Insomma è una manovra elettorale, anche per come ci si pone di fronte all’Europa alla vigilia delle elezioni europee. Il soggetto sindacale è stato tra i primi a contrastare i parametri di bilancio imposti dall’Unione, per cui per noi non è lo sforamento il problema di questa manovra. Il vero problema è l’assenza di investimenti e misure espansive».
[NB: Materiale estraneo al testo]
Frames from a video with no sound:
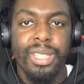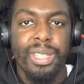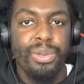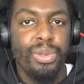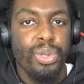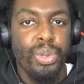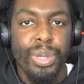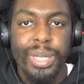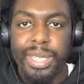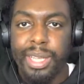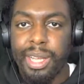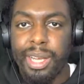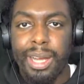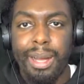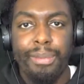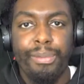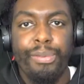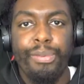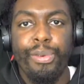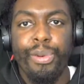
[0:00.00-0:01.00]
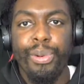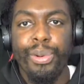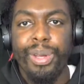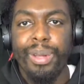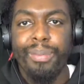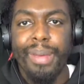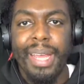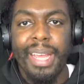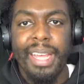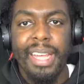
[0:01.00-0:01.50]
He was always going to come forward
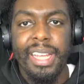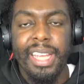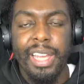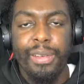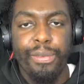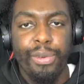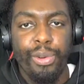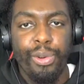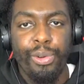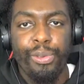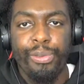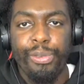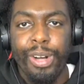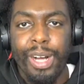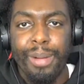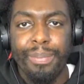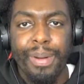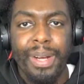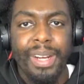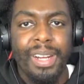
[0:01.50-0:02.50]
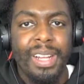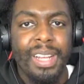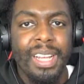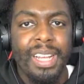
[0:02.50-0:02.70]
and make it a difficult fight, but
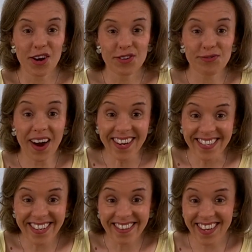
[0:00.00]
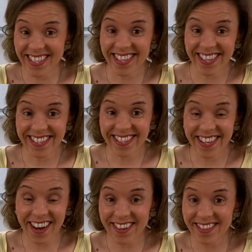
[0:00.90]
Right, let's
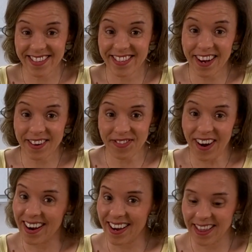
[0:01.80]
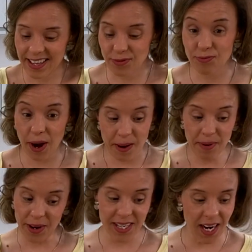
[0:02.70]
start stir frying this
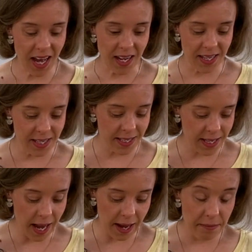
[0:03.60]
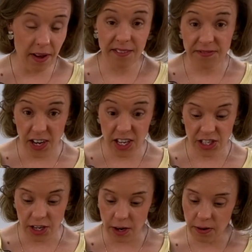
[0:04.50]
rainbow delight. First
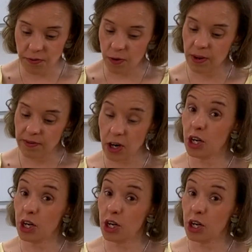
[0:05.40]
off, we've got a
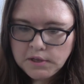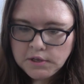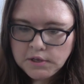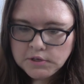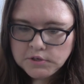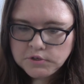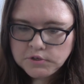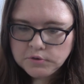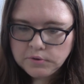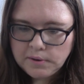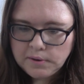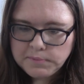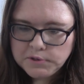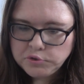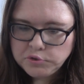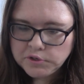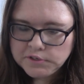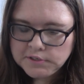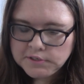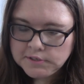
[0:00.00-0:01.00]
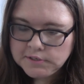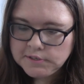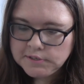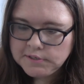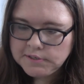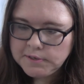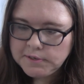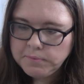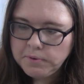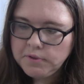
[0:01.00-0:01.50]
So I'm interested to
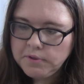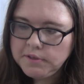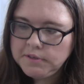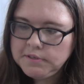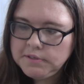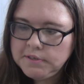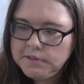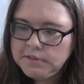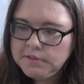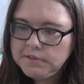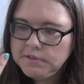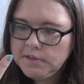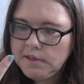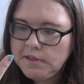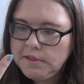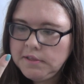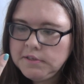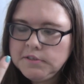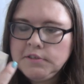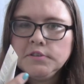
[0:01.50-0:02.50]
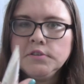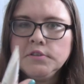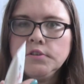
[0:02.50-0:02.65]
see what this is, and this is a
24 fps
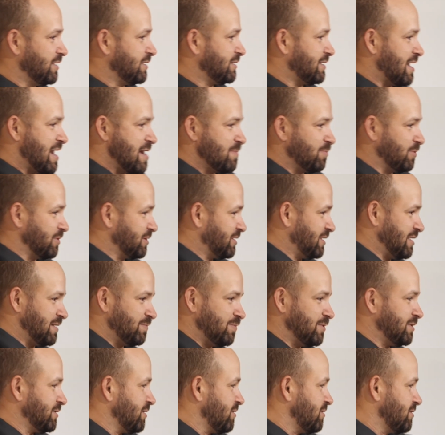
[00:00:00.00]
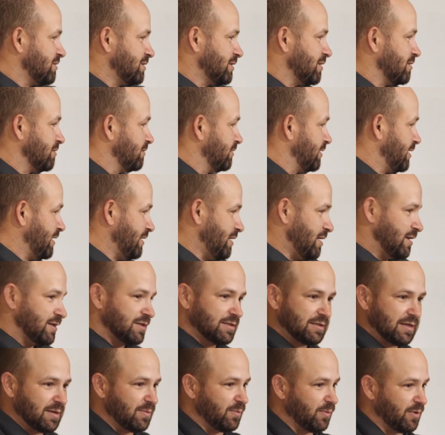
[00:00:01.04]
discipleship is also leading
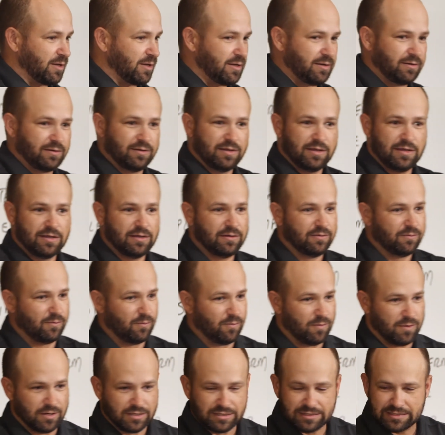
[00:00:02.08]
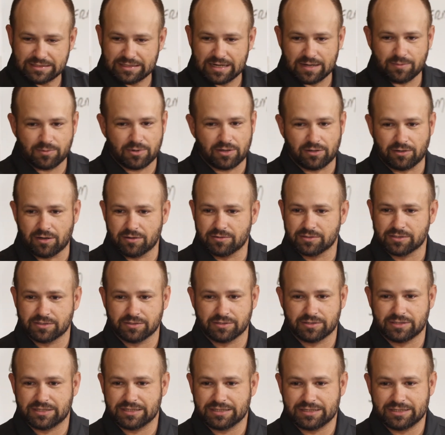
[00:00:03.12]
someone one step
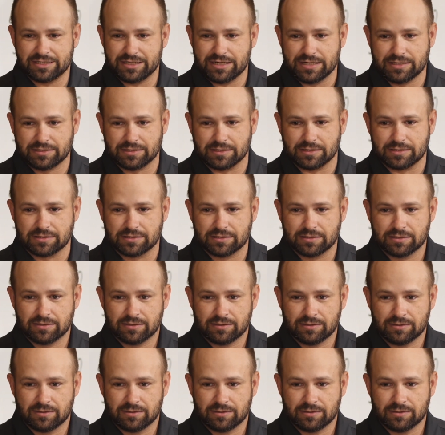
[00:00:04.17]
closer to Jesus.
Massafra spiega anche da dove partire per leggere in maniera critica la Legge di Bilancio: «Da dove è più facile rilevare dove ci porterà questa manovra? Per esempio dagli interventi sulla politica fiscale: la flat tax mette in pericolo il principio redistributivo. Altro che manovra per il popolo, si favorisce solo chi ha redditi più alti! E ancora la “pace fiscale” che cosa è se non una politica di condoni? Ad essere premiati, ancora una volta, saranno gli evasori, quelli che le tasse non le hanno pagate fiduciosi nell’arrivo di una scorciatoia. Mi chiedo dove sia la misura “per il popolo”. L’interrogativo più importante è capire, in tutto questo ragionamento, da che parte si colloca il sindacato. Noi come sempre stiamo dalla parte di chi rispetta le regole, di chi nonostante i morsi della crisi ha pagato le tasse, di chi vuole cambiare modello di sviluppo. Vogliamo ricostruire la percezione della realtà ricalibrandola effettivamente su quel che succede».

E purtroppo la percezione della realtà è condizionata dalla propaganda e anche dalla crisi: «Il Paese è stato fortemente cambiato negli ultimi dieci anni. La crisi ha inciso pesantemente sull’umore, sui sentimenti, sulle paure. Ha prodotto rancori nei quali è stato facile costruire certi cavalli di battaglia, certi arroccamenti, certe chiusure. Noi abbiamo un’idea di società che non cavalca le paure, ma le supera. Le politiche razziste individuano nell’extracomunitario la causa dell’impoverimento generale. Ma è falso. Ciò che è vero è che la società sta diventando più violenta. La violenza si esprime in più modi: dalla recrudescenza della criminalità organizzata, che ormai si sta radicando nell’economia legale, allo sfruttamento e all’insicurezza nel mondo del lavoro (e ciò avviene tanto nei settori tradizionali quanto in quelli ultramoderni); dall’aumento della violenza di genere (e la risposta del governo è il decreto Pillon, che afferma un’idea maschilista e sessista della società) all’aumento delle pulsioni fasciste. In un contesto del genere e nell’ambito di un’idea di disintermediazione, il sindacato pretende un confronto col governo. E se da Palazzo Chigi continueranno a sfuggire alle loro responsabilità, allora ci mobiliteremo. Dobbiamo costruire le condizioni per superare il populismo. Il populismo utilizza ricette facili per dare risposte a problemi complessi: noi non siamo populisti. E lo dimostreremo ricostruendo un tessuto partecipativo nella società italiana, riappropriandoci della funzione di rappresentanza. Da qui parte un percorso unitario che dovrà dipanarsi nei luoghi di lavoro e nelle piazze».